Paris-Dakar

Réalisé par
Charles-Antoine de Rouvre
Documentaire de 52' - Format : 1.33 - Audio : Stéréo

« Voyager, ce n’est pas arriver, c’est parcourir le chemin » (Stevenson)

« Départ à destination de… » La voix suave de l’hôtesse d’aéroport égrène des noms de villes aux quatre coins du monde. Partir, c’est presque devenu banal ; facile en tout cas. Il suffit de grimper à bord d’un long-courrier et… nous voici projetés dans un autre monde, un de ses autres bouts. À peine le temps de lire quelques chapitres, surtout de Proust ; à peine l’occasion de se regarder un ou deux films, même si jamais nous n’irions les voir en salle… Décollage, atterrissage : un raccourci dans l’espace-temps.

Le débarquement est brutal. La planète, devenue toute petite. Et toujours ce choc à l’ouverture des portes de l’aéroport. Un mélange d’impatience et d’angoisse. Sans ménagement, sans transition, nous voici bousculés dans un autre univers. Plus de temps pour habituer le corps ou l’esprit. Plus de temps pour s’imprégner progressivement des paysages ou des hommes. Plus de parcours pour arriver à destination. L’objectif, c’est désormais d’arriver. Dommage pour le voyage…

Le transport aérien est à l’image de notre monde : efficacité, rapidité. Certes, depuis un siècle, l’avion a d’un côté rendu accessibles les coins les plus reculés de la planète, mais de l’autre il a affadi le plaisir de s’y rendre. Il n’y a plus ce voyage, juste un cocon de métal et de plastique hors de tout. Il n’y a plus ce défilement des paysages qui changent, se transforment petit à petit à chaque kilomètre qui passe. Il n’y a plus ce chemin qui permet aux yeux de s’habituer aux couleurs, aux oreilles de sentir les sons évoluer. Il n’y a plus cette perspective lointaine où la route laisse à l’esprit le temps de divaguer, de s’inventer un monde. Il n’y a plus d’aventures, même si on n’est pas aventurier…

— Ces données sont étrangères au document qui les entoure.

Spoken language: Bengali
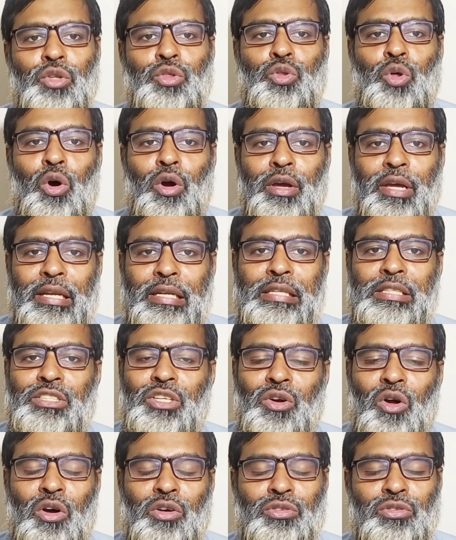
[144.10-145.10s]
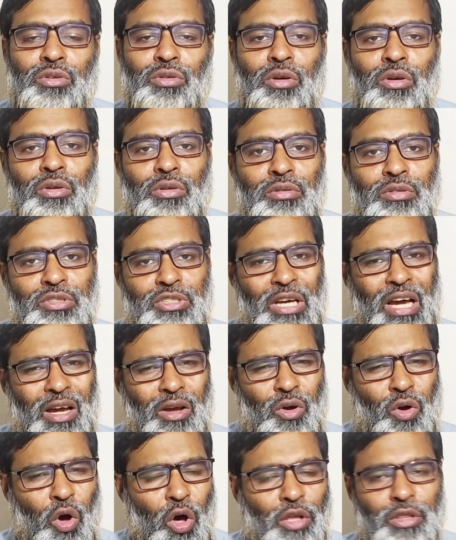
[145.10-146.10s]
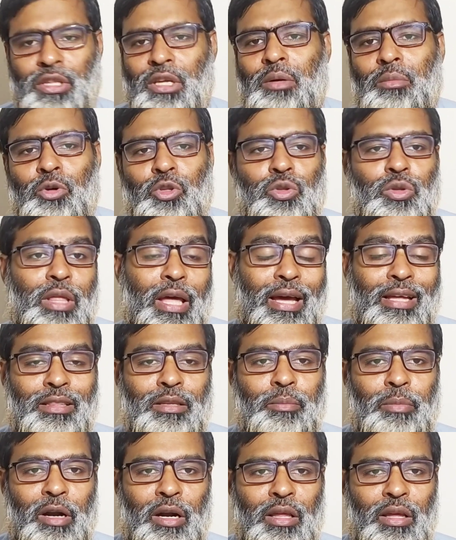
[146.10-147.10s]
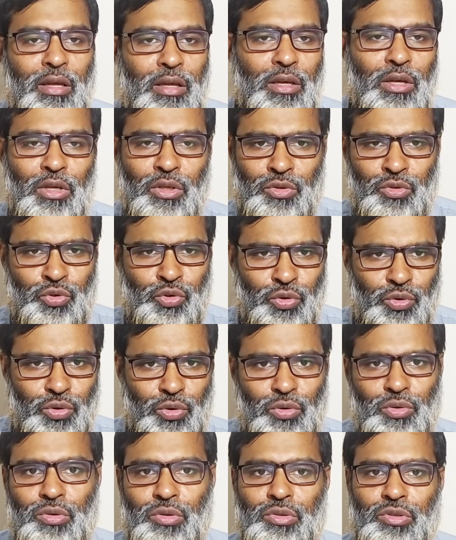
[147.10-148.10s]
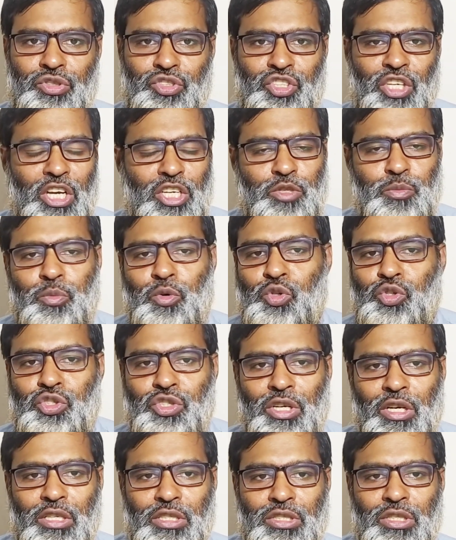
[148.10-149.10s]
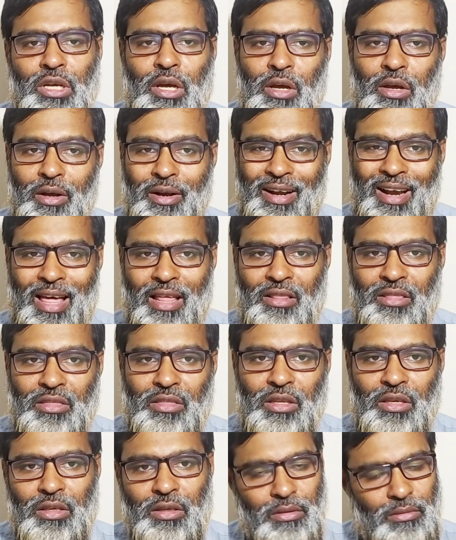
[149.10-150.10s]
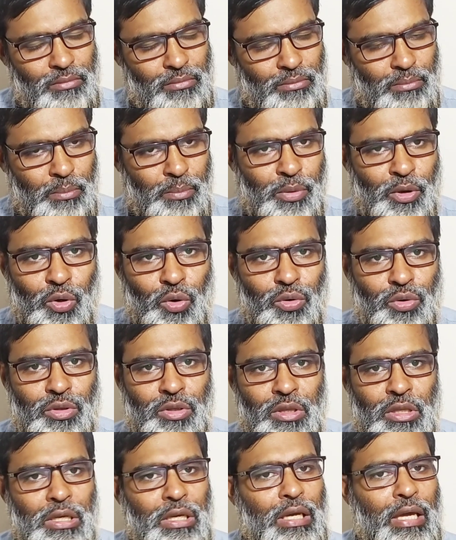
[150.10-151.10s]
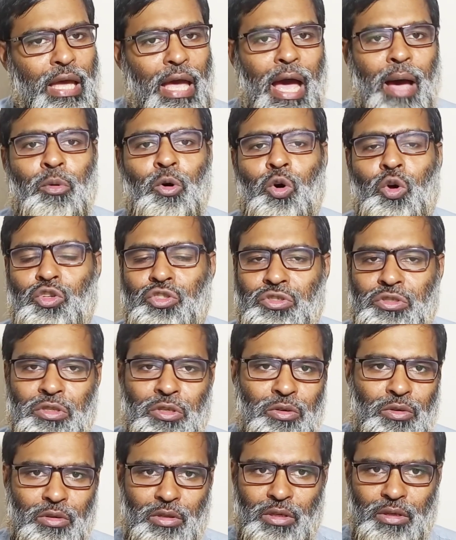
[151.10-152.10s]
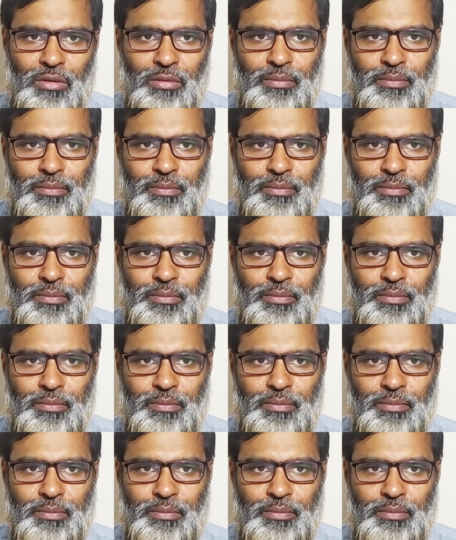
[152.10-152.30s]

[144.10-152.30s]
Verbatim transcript: ত্বকের নিচে রক্তক্ষরণ যা ক্ষতের মতো দেখাতে পারে দ্রুত শ্বাস প্রশ্বাস ক্লান্তি বিরক্তি এবং অস্থিরতা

Alors quand une nouvelle route terrestre s’annonce, je bondis. Surtout quand elle permet de relier simplement des mondes qui n’ont rien à voir, de traverser autant d’univers… Paris-Dakar : pari bitume. Depuis bientôt un an, l’Europe est à portée de roues de l’Afrique noire. Et pas n’importe quelles roues. Les nôtres, les vôtres, les miennes. Pour rejoindre Dakar, c’est tout simple : il suffit de prendre sa voiture de tous les jours, de démarrer au coin de la rue, et de prendre la direction du sud. Depuis bientôt un an, la portion entre Nouadhibou et Nouakchott en Mauritanie est recouverte de cet enduit de bitume si pratique et familier. Le dernier obstacle qui réservait le trajet aux baroudeurs est levé. L’occasion est trop belle.

Rejoindre Dakar par la route, c’est retrouver cette approche du voyage que j’aime tant. Celle où l’on voit, où l’on sent, où l’on entend, la nature, les visages, les vêtements, les langues changer. Celle où l’on parcourt à nouveau le chemin, où l’on retrouve l’itinérance, et où l’on peut à nouveau comprendre. Presque une renaissance. Et lorsqu’en plus cette renaissance se conjugue à une révolution, il y a plus à découvrir, à témoigner. Cette révolution, ce bitume qui tend un nouveau pont entre l’Europe et l’Afrique, doivent être explorés. Voilà une route qui rapproche trois univers, presque trois continents. Voilà la route qui permet de traverser de l’Europe au Maghreb, du Maghreb à l’Afrique. Un nouveau parcours plein de promesses pour ceux du Nord comme ceux du Sud, pour les voyageurs comme moi, ou les habitants comme eux : un nouveau voyage, une nouvelle communication, un nouveau lien de vie, lien d’échange ; un nouveau chemin pour les hommes.

Je conçois donc ce voyage et ce film, comme une itinérance et un témoignage. Une itinérance qui sera celle des découvertes, sans objectif préconçu, sans thème prédéfini à part justement celui du voyage ; un témoignage qui sera celui du lien, de l’attirance, de l’attraction qu’exercent pour tous ce nouveau lien de bitume, des changements qu’il provoque ou induit, dans sa globalité comme à chaque kilomètre de son tracé. Un mélange : des rencontres programmées et des moments inattendus sur la route ou dans ses à-côtés. Pas de thème mais des thèmes : ceux que soulèvent un regard qui s’attarde par envie, intérêt ou curiosité sur certains aspects, sur certaines étapes du voyage.